The Franco-Dutch carrier’s profit warning sent its shares tumbling by 5% and followed a similar alert from Lufthansa less than a month ago.
Yesterday’s unexpected profit warning sent shares at British Airways and Iberia parent International Airlines Group down almost 7% to 336¼p.
IAG shares were changing hands at 420p prior to Lufthansa’s warning, the Times reported.
EasyJet’s shares were also hit even though its longest flights are from Europe to the Middle East and North Africa.
The shares fell 77p to £12.48 and have now come off 30% in the past three months, wiping more than £2 billion off the value of the airline.
Air France-KLM said: “Bookings for July and August reflect the over–capacity on certain long-haul routes, notably North America and Asia, with the attendant impact on yields.”
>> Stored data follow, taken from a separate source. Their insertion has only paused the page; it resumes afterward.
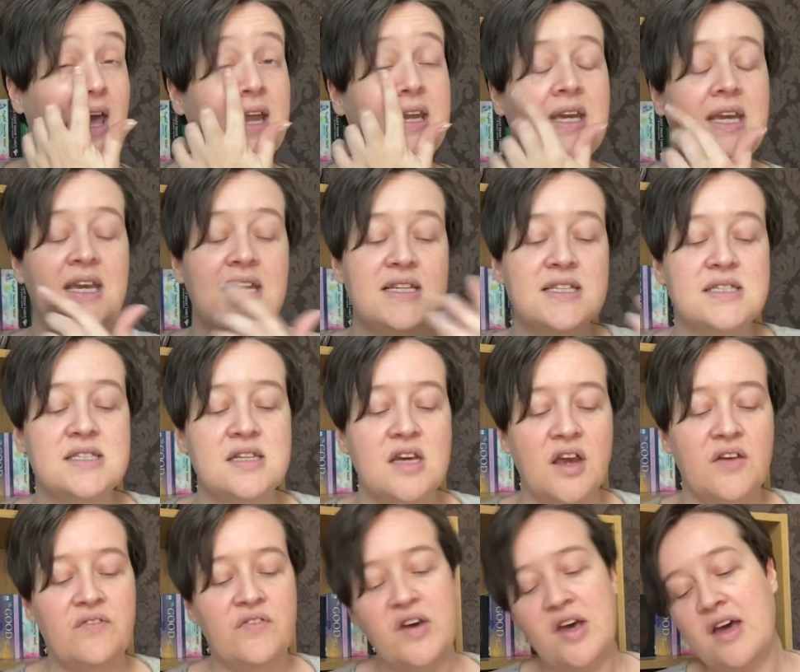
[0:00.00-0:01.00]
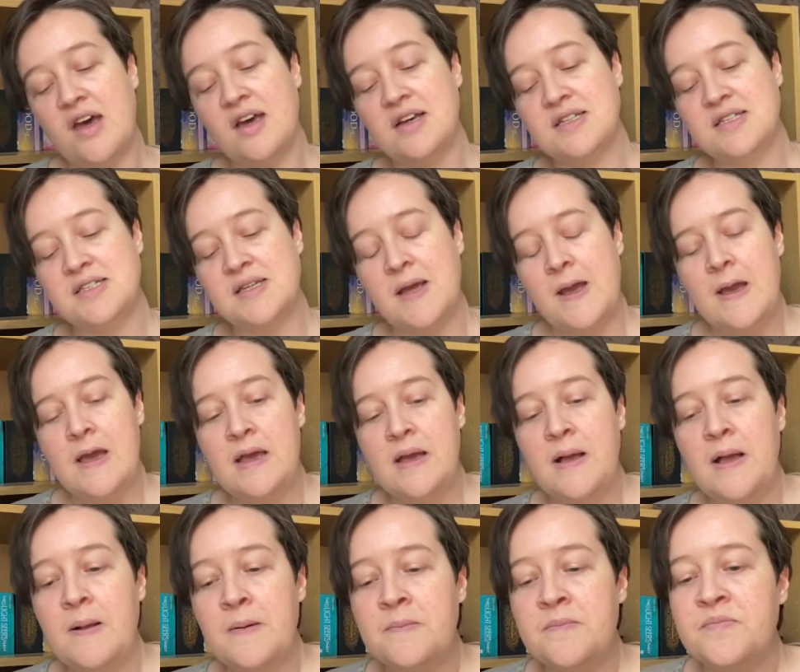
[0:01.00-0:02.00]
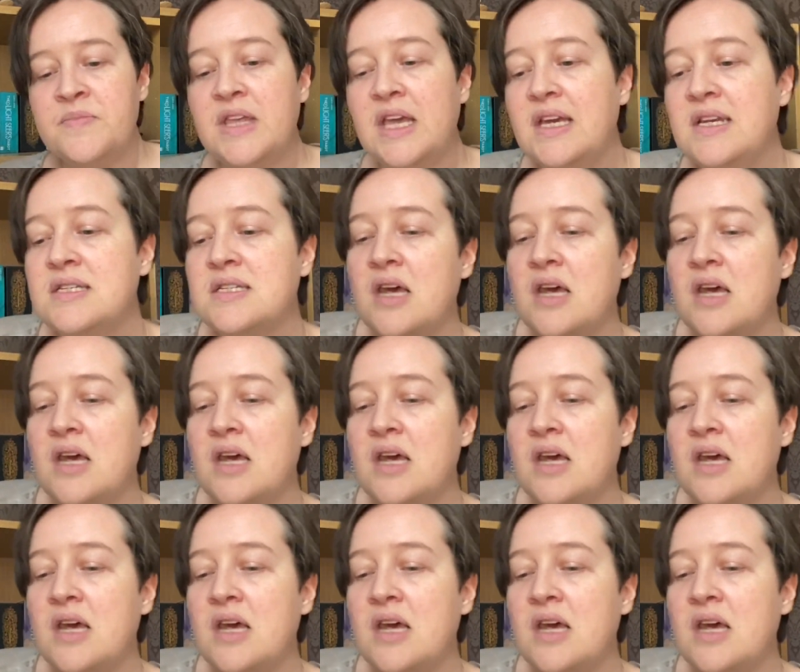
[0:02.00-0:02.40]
And it is diverse inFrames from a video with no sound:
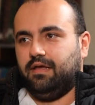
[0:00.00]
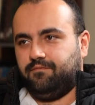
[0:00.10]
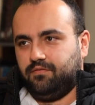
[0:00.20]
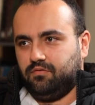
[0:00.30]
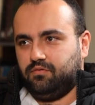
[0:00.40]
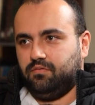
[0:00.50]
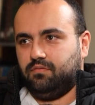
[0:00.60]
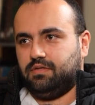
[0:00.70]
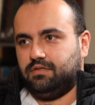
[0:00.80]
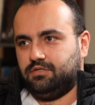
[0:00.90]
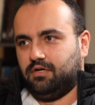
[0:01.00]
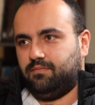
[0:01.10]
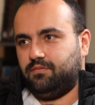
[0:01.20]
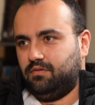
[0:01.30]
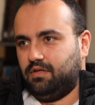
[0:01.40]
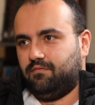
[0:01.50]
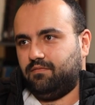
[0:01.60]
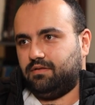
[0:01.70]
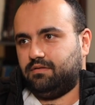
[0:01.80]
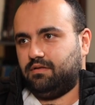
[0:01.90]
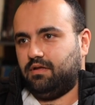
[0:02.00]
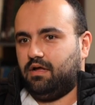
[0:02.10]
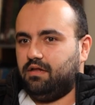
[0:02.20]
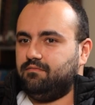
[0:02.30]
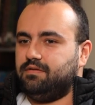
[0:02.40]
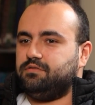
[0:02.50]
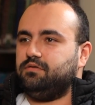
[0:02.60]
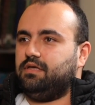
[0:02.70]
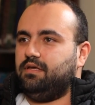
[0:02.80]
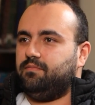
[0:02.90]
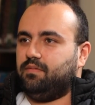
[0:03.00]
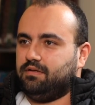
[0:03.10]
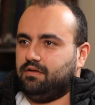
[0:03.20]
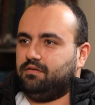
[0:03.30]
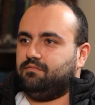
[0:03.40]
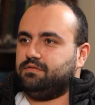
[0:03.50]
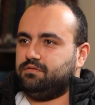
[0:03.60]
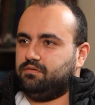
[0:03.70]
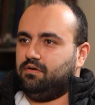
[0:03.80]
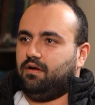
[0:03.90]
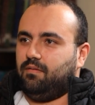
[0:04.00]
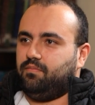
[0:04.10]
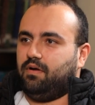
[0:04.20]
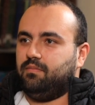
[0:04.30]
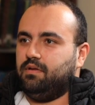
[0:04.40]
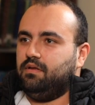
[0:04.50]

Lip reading: If you do the job you love it, always you keep and always you go up.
The impact on the long-haul market of expansion by the three state-backed carriers of the Middle East – Emirates of Dubai, Qatar Airways, and Etihad of Abu Dhabi – is seen to be a key issue, although Air France-KLM declined to specify it.
Etihad yesterday announced strong first-half figures with revenues rising by 28% to $3.2 billion.
Noting weak cargo demand and a fall-off in traffic to Venezuela amid the political uncertainty there, Air France KLM said: “These factors lead us to revise our EBITDA for 2014 from around €2.5 billion to between €2.2 billion and €2.3 billion.”
The warning from Air France-KLM came despite carrying 3.9% more passengers at 7.2 million in June and its aircraft flew 0.9% fuller at 86.2%.